Task to carry out => In the records below, find every line that contains "video" and list it.

Available records =>
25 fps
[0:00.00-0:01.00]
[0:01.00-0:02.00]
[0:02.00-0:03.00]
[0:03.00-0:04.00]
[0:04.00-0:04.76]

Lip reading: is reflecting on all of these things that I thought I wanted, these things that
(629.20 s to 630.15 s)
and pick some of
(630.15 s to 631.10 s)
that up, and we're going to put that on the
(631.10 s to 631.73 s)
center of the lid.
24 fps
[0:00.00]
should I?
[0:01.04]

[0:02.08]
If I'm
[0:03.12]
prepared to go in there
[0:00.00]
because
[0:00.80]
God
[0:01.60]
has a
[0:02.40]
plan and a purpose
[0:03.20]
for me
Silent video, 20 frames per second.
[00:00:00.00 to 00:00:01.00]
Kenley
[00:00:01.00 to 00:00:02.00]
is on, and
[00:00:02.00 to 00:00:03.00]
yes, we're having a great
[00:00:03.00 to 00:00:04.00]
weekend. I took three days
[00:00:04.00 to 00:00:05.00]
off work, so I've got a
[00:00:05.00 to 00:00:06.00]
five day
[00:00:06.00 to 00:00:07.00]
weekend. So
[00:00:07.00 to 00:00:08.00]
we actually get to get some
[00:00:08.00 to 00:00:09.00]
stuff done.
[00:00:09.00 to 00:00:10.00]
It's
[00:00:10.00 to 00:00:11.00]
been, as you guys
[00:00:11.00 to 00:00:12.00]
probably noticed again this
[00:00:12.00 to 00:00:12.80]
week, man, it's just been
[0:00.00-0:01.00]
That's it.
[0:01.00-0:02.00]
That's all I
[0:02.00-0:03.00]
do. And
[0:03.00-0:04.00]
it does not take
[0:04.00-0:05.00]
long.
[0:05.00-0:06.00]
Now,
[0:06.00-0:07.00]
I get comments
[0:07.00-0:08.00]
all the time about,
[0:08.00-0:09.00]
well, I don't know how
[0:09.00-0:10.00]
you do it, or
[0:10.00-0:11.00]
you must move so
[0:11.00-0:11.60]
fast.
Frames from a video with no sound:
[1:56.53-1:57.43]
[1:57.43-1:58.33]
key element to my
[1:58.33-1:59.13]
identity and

Solution to the exercise =>
Silent video, 20 frames per second.
Frames from a video with no sound:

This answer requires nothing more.